Iran defies EU, declaring continued nuclear uranium enrichment

US State Department accuses Tehran of "nuclear extortion"

FILE PHOTO: Members of the media and officials tour the water nuclear reactor at Arak, Iran December 23, 2019. WANA (West Asia News Agency) via REUTERS  (photo credit: REUTERS)
FILE PHOTO: Members of the media and officials tour the water nuclear reactor at Arak, Iran December 23, 2019. WANA (West Asia News Agency) via REUTERS
(photo credit: REUTERS)
BERLIN – The Iranian parliament’s national security and foreign policy committee declared that Tehran will move forward with its uranium enrichment process, triggering sharp criticism from the US State Department on Thursday.

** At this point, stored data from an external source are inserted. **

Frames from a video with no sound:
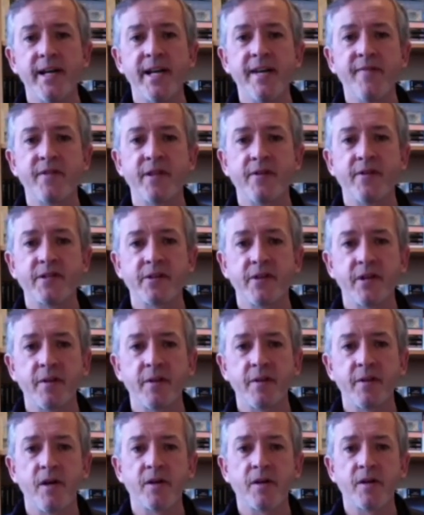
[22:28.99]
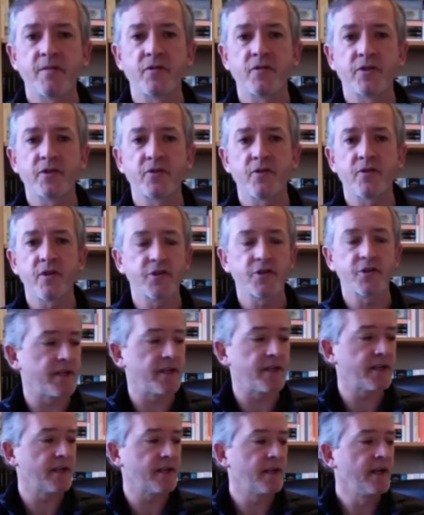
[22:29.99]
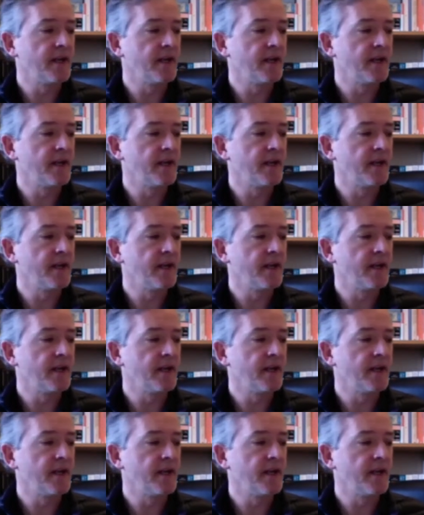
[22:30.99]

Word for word: even though it's only marked for a crotchet.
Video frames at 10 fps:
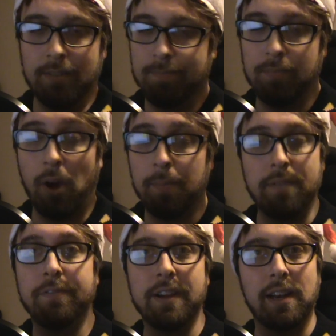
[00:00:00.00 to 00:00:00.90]
not
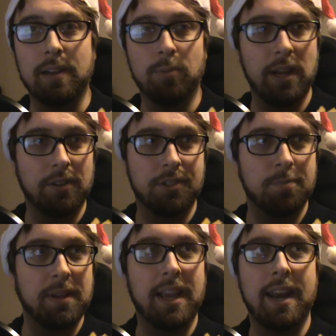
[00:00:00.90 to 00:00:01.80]
been feeling well,
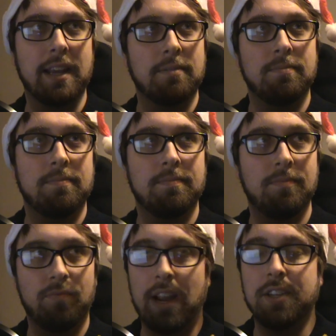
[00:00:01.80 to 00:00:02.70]
just been getting
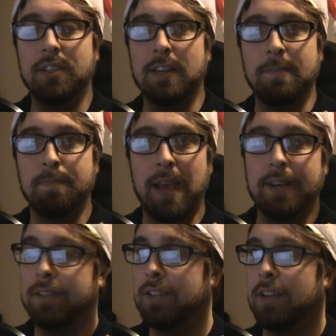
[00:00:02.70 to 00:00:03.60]
rest in bed
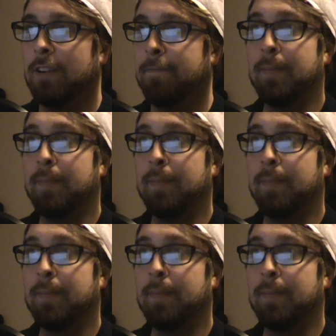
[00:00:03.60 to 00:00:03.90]
and stuff.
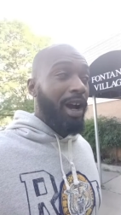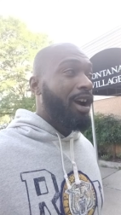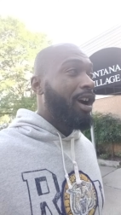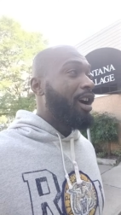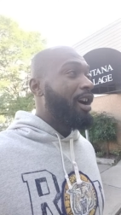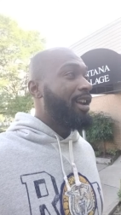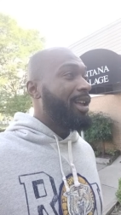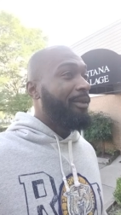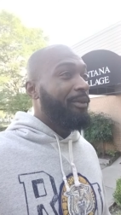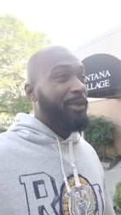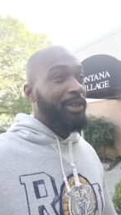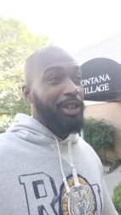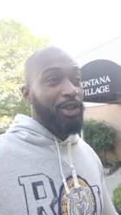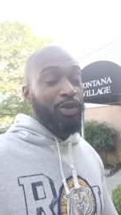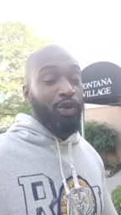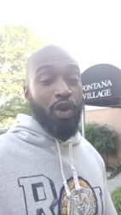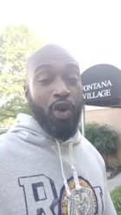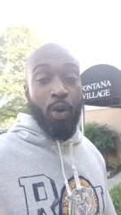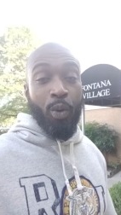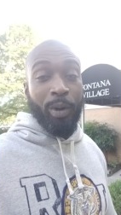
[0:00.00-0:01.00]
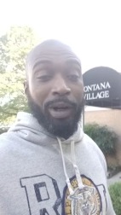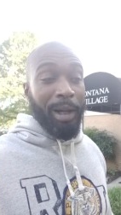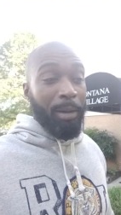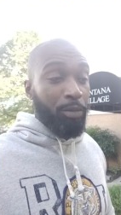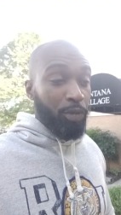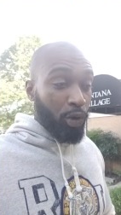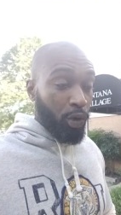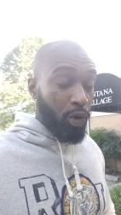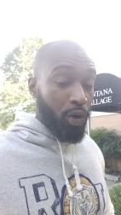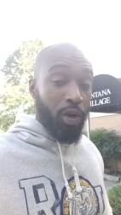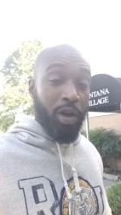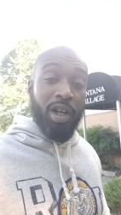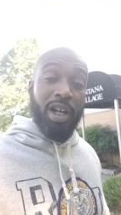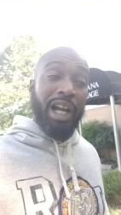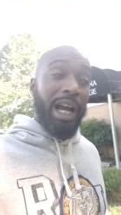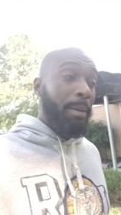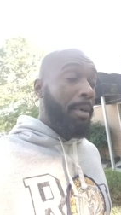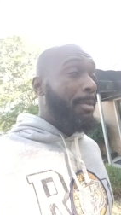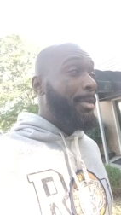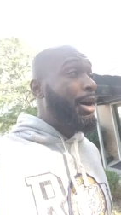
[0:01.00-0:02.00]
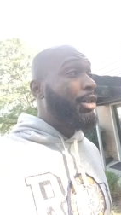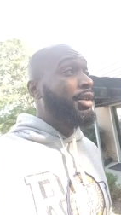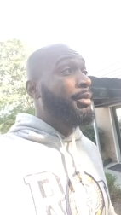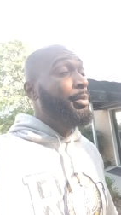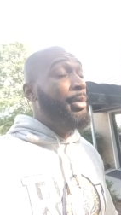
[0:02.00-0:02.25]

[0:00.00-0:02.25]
I hurry up, finish doing what I'm doing, come up out the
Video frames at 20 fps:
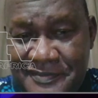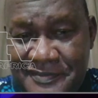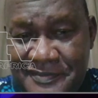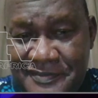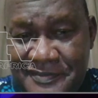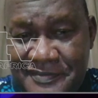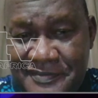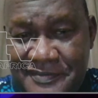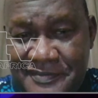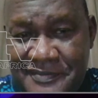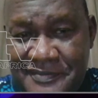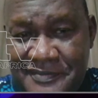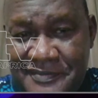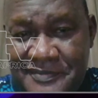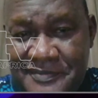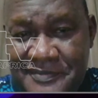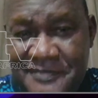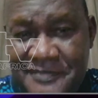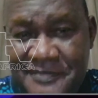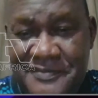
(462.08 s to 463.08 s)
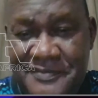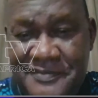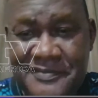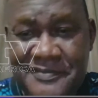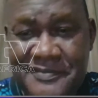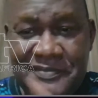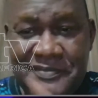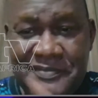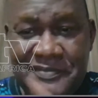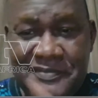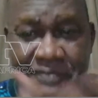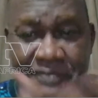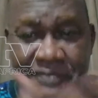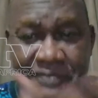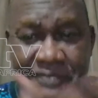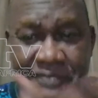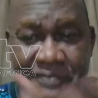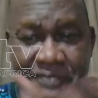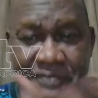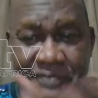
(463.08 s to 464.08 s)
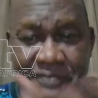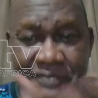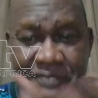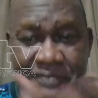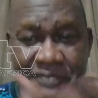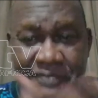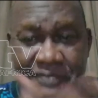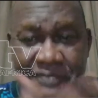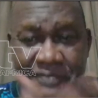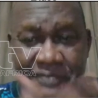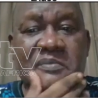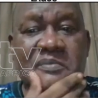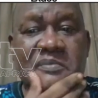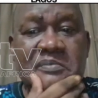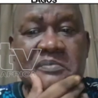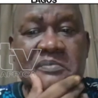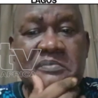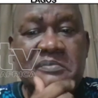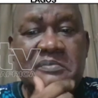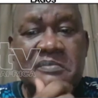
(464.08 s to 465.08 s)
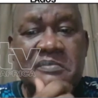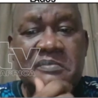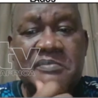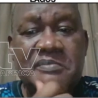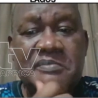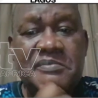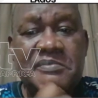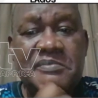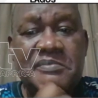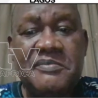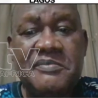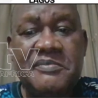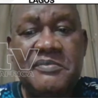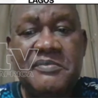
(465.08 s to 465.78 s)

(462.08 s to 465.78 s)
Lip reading: No words are spoken by the person on screen.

According to a report in the Iranian regime’s state-controlled MEHR news agency, the foreign policy committee for Iran’s parliament warned “that in case Europe does not provide Iran with a practical guarantee on implementation of JCPOA, the Islamic Republic will continue its uranium enrichment to its desired level and volume.”
The JCPOA is an abbreviation for the Joint Comprehensive Plan of Action, the formal name for the Iran nuclear deal. The US withdrew from it in 2018 because the agreement, according to the Trump administration, failed to stop Iran from building a nuclear weapon. The other world powers – UK, France, China, Russia and Germany – have stuck with the JCPOA.
Iran’s parliamentary committee “announced that despite European’ stance towards the nuclear deal and their emphasis on significance of its implementation besides Iran’s full commitment to the agreement, Europeans have been inactive and indifferent against US President Donald Trump’s remarks and behavior and the US withdrawal from the deal.”
MEHR said the parliamentary committee report “added that neither Europe nor the US have paid any price for Trump’ decision of pulling out from the deal and Germany, France and UK have applied a double-standard policy towards the US withdrawal from the JCPOA.”
A State Department official told the Washington Free Beacon that “Unfortunately, Iran’s continued expansion of uranium enrichment activities comes as no surprise. This is something that they threaten regularly in a transparent attempt at nuclear extortion.”
MEHR wrote that “It confirmed that Iran is following up its restricted peaceful nuclear program and is trying to re-design and renovate Arak heavy water reactor to convert it into a modern facility.”
The Arak heavy water facility can be used as a second pathway for building an atomic weapon. Arak’s plant allows for a plutonium-based, as opposed to uranium-based, way to develop nuclear weaponry.
The Iranian parliament committee wrote that “Europe must guarantee Iran’s access to its exports and oil revenues.”
The Jerusalem Post reported on Wednesday that the prestigious Washington-based Institute for Science and International Security published a report outlining a newly revealed Iranian regime nuclear weapons plant that was discovered by Israel.
The authors of the report indicate that “Iran should declare this site to the International Atomic Energy Agency (IAEA) and allow its inspection, since the facility was designed and built to handle nuclear material subject to safeguards under Iran’s comprehensive safeguards agreement.”